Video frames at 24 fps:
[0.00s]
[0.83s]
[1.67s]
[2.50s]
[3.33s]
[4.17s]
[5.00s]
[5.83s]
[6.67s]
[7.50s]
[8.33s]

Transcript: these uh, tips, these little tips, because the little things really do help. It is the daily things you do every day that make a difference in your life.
----------------------------------------
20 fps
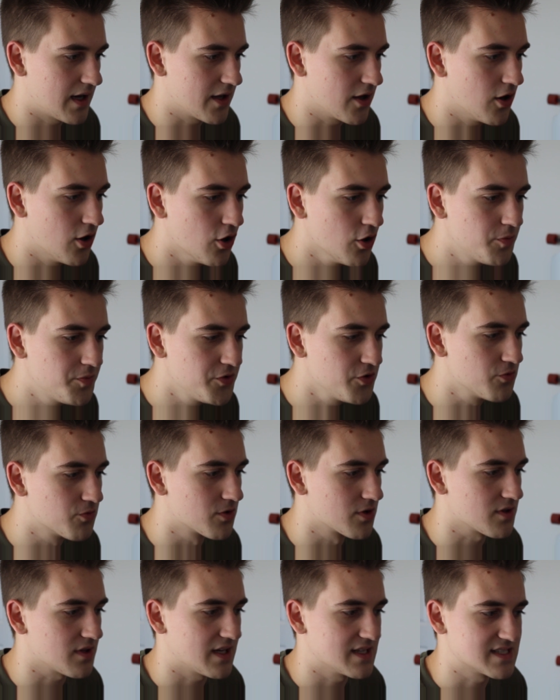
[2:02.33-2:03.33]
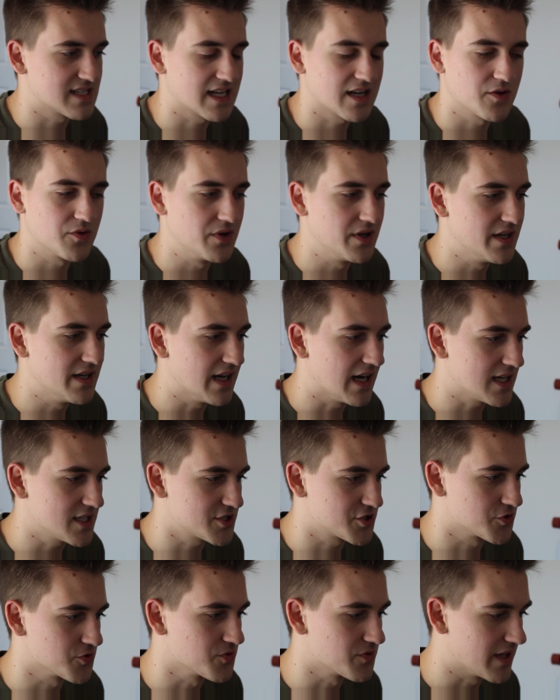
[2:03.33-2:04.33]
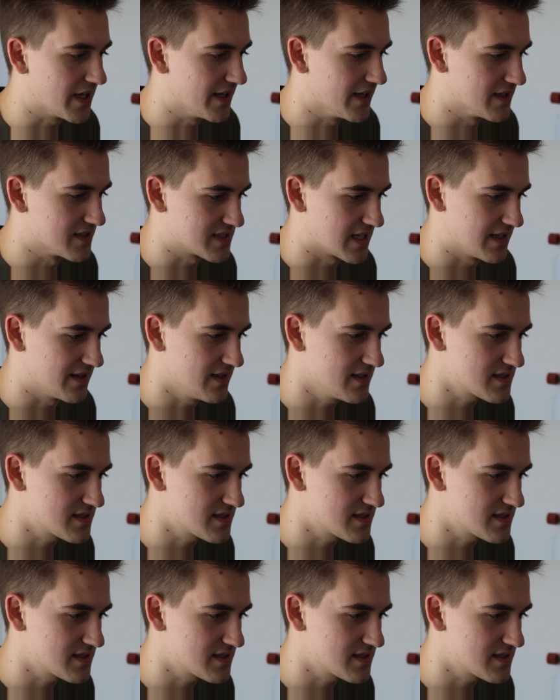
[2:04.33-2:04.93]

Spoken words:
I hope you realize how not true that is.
----------------------------------------
[DIRECTIONS]: From the material above, copy exactly the lines between the line holding "Video frames at" and the line holding "Transcript: these uh, tips, these", inclusive, and only those.

[ANSWER]:
Video frames at 24 fps:
[0.00s]
[0.83s]
[1.67s]
[2.50s]
[3.33s]
[4.17s]
[5.00s]
[5.83s]
[6.67s]
[7.50s]
[8.33s]

Transcript: these uh, tips, these little tips, because the little things really do help. It is the daily things you do every day that make a difference in your life.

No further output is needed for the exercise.